Right: 72 Cours de Vincennes, the former home of Charles Pathé’s first gramophone shop, opened ca. 1895, about a year before he opened the Pathé Frères company with his three brothers.

9 thoughts on “Paris at 78rpm

  1. Not only is 34 Rue des Rosiers a falafel shop, it is purportedly the best shop in Paris and on many nights there is a lengthy queue to place your order. If you like to make pilgrimages to locations important to the history of sound recording or to great restaurants, you have two reasons to go now! Rue des Rosiers is in the old Jewish quarter, so don’t go on Shabbat as most of the shops will be closed, including L’As.

  2. Awesome. If I ever get to Paris, I know where to eat now!

    Thanks for showing us these locations at any rate, though. It makes me wish I could have been there, in the shops, or the Phillips offices. I often wonder what the conversations were like in the offices of a company like Phillips or Odeon or Pathe–what did they say about ethnographic recordings when they came back from the field? I’d give a lot to go back and just spend a few days.

  3. Hello everyone, my compliments on this site and the authors of the contributions.

    Re Le Soleil, I have an old photograph showing Martin Cayla and other musicians playing on a stage. I would love to share it here, but how do I post it?

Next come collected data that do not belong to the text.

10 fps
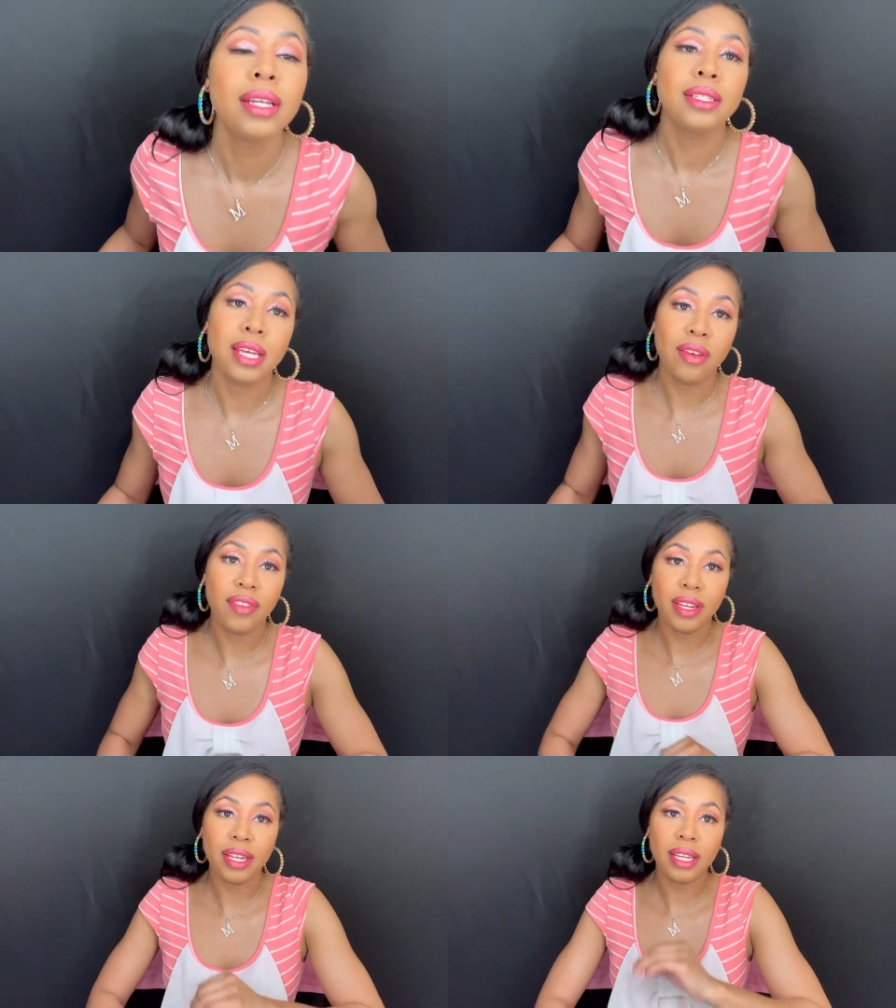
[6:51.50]

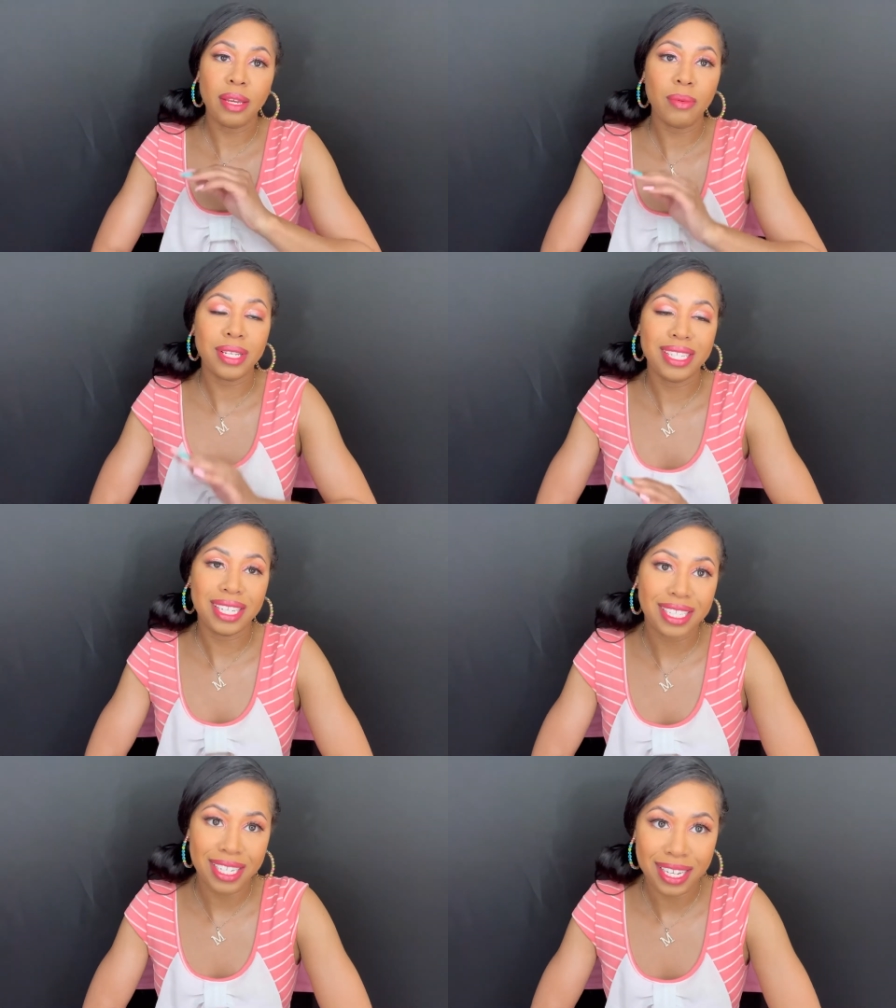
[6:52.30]
definitely would
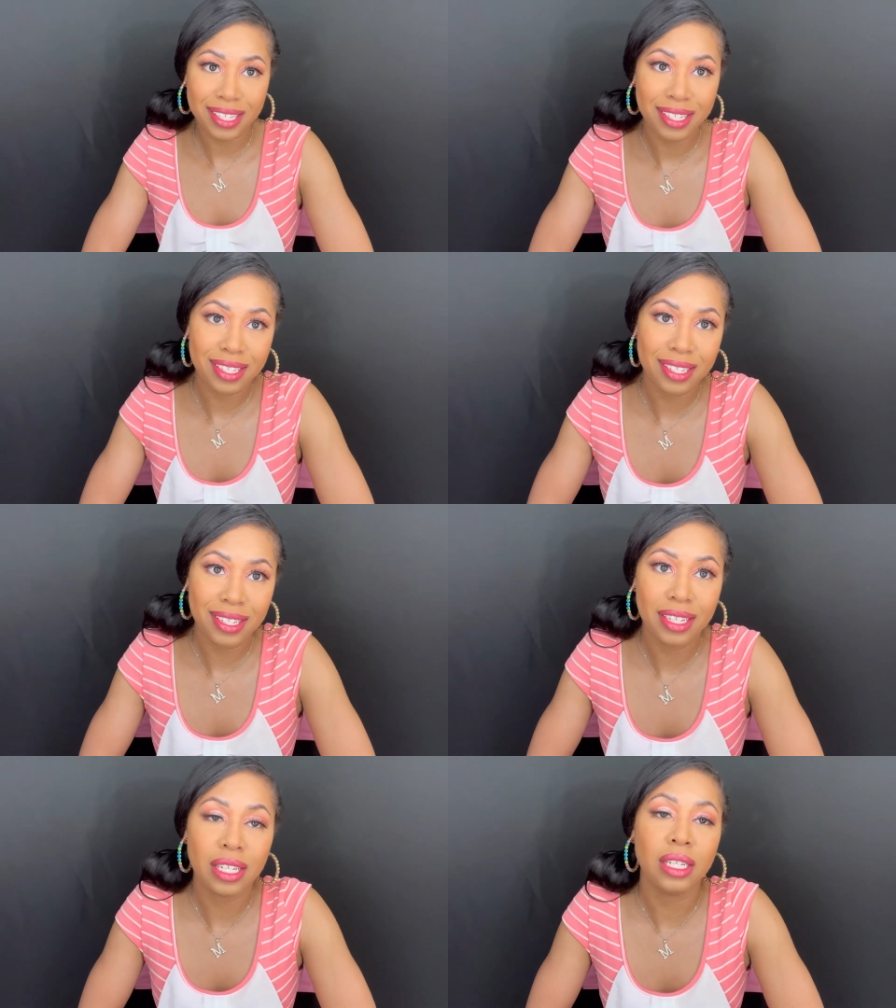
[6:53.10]
suggest
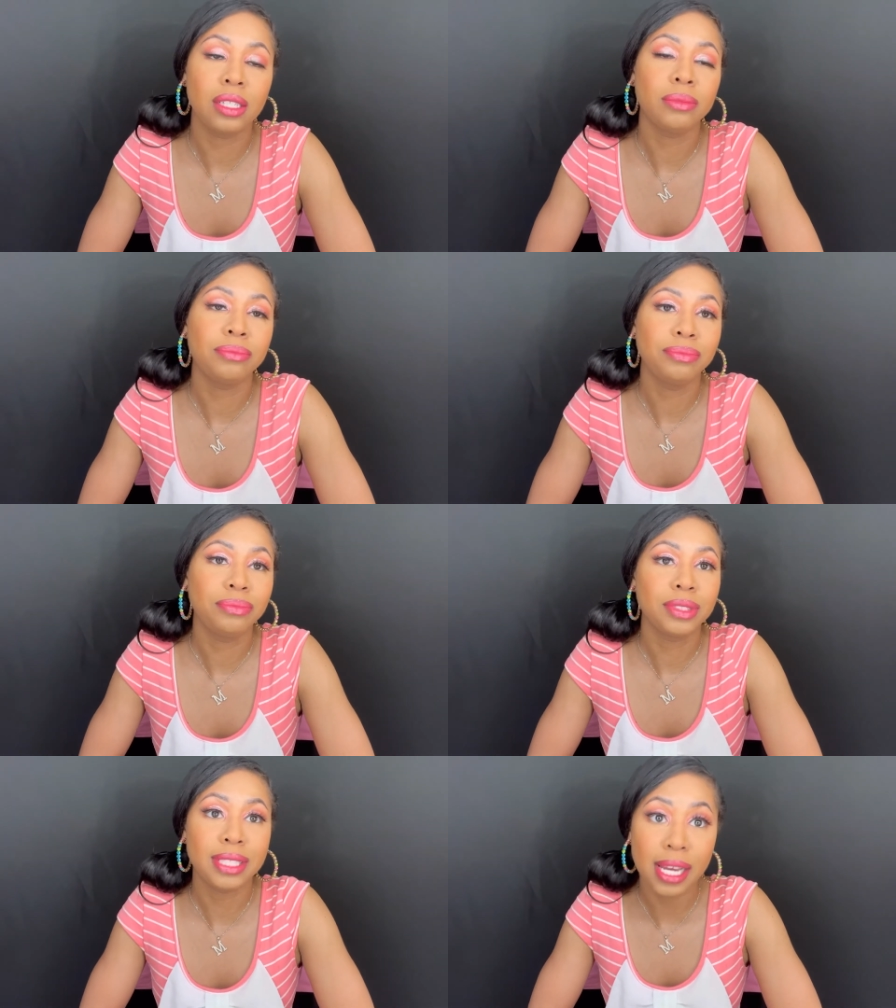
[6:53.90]

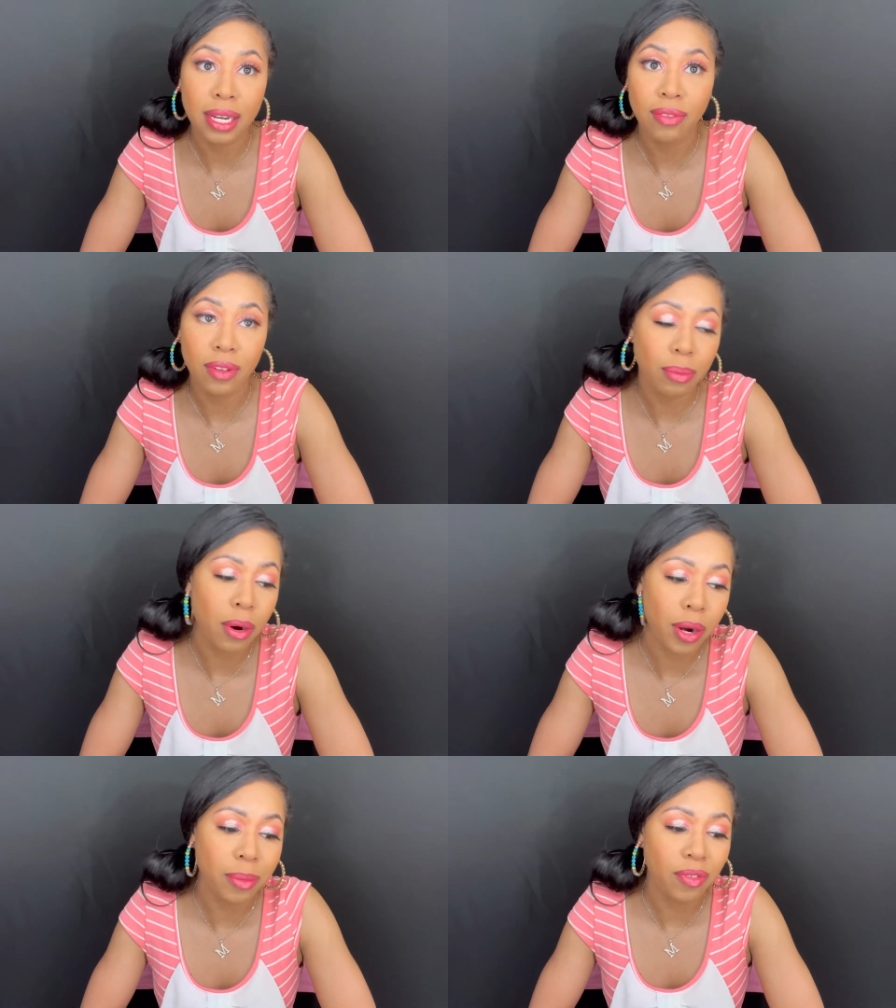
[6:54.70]
signing up for the
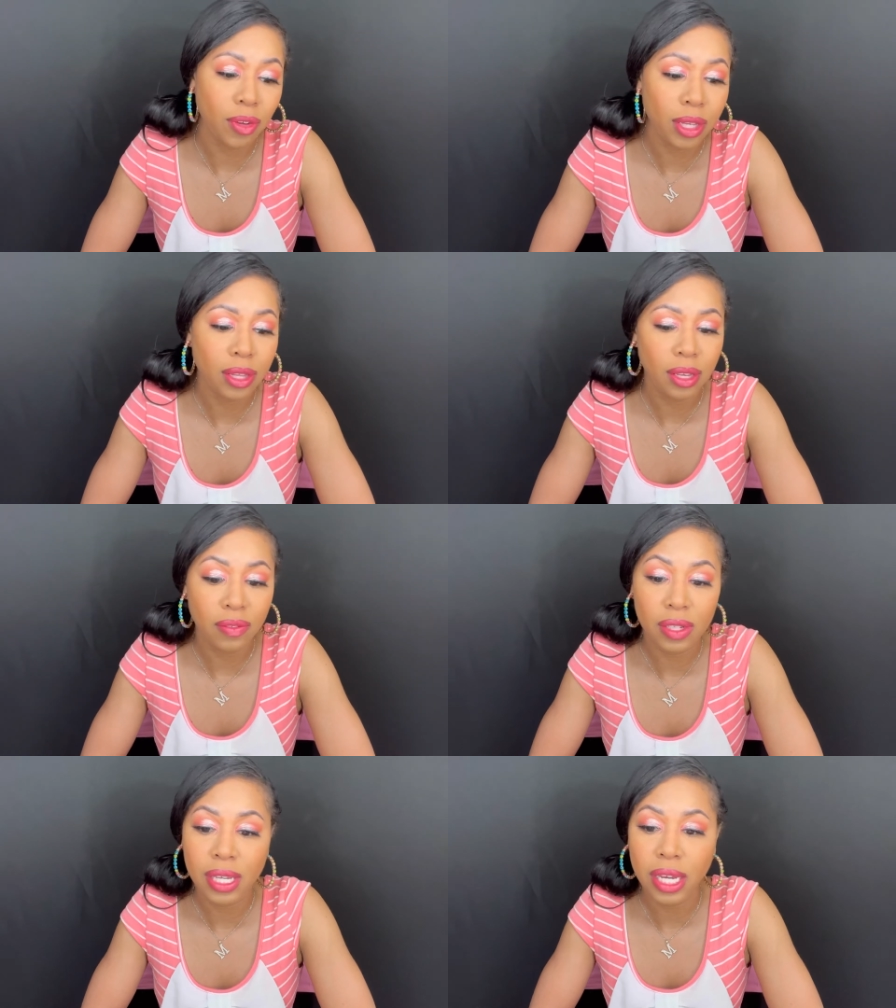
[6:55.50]
program if you get the
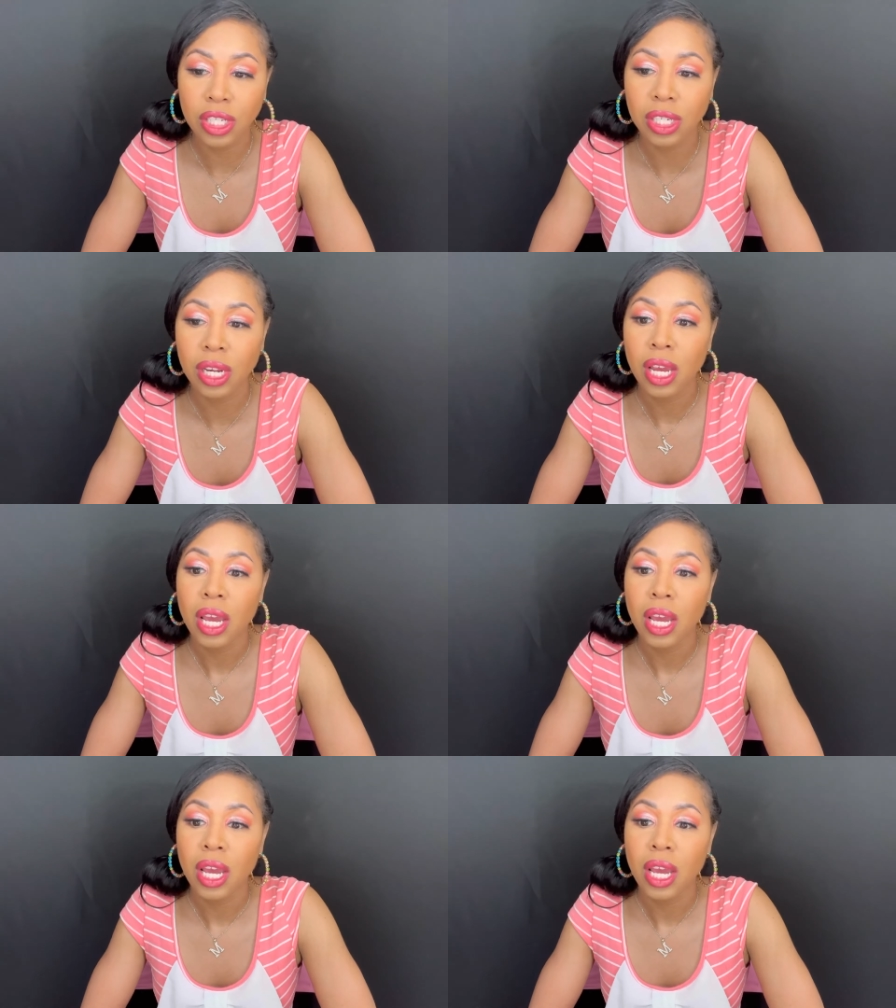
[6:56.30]
invitation.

    In the 1980s, I think, I went in search of the Martin Cayla music store in Paris and found it in the north of the city, just off one of the “grands boulevards.” I wish my recollections were more precise. I do remember the store was by then your typical music store with cheap drum sets and electric guitars, but they had kept a whole series of display cases with traditional instruments from Auvergne, including bagpipes (cabrette) played by Cayla. They didn’t have any 78s anymore, but they had a few reissue LPs left compiled from Cayla’s Le Soleil sides. I bought a couple and wish I had bought all they had… Interestingly, I have been able to find a pretty good number of Le Soleil discs since.

  4. you’ve seen the Phonogalerie site, right?
    http://phonogalerie.com/lang-english/
    MIND-BLOWING shop specializing in early sound reproduction machines with a pretty serious record room.
    (Got some amazing records there in October – Refik Bey, Abdul Karim Khan, a French copy of Rev Kelsey’s “Little Boy” with a superior B-Side than the American issue, Amalia Rodrigues, early 20s flamenco, etc etc…)

  5. What are you, bragging? 🙂

    Yes, I know the shop. But you should have seen what I found in L.A. this summer and fall.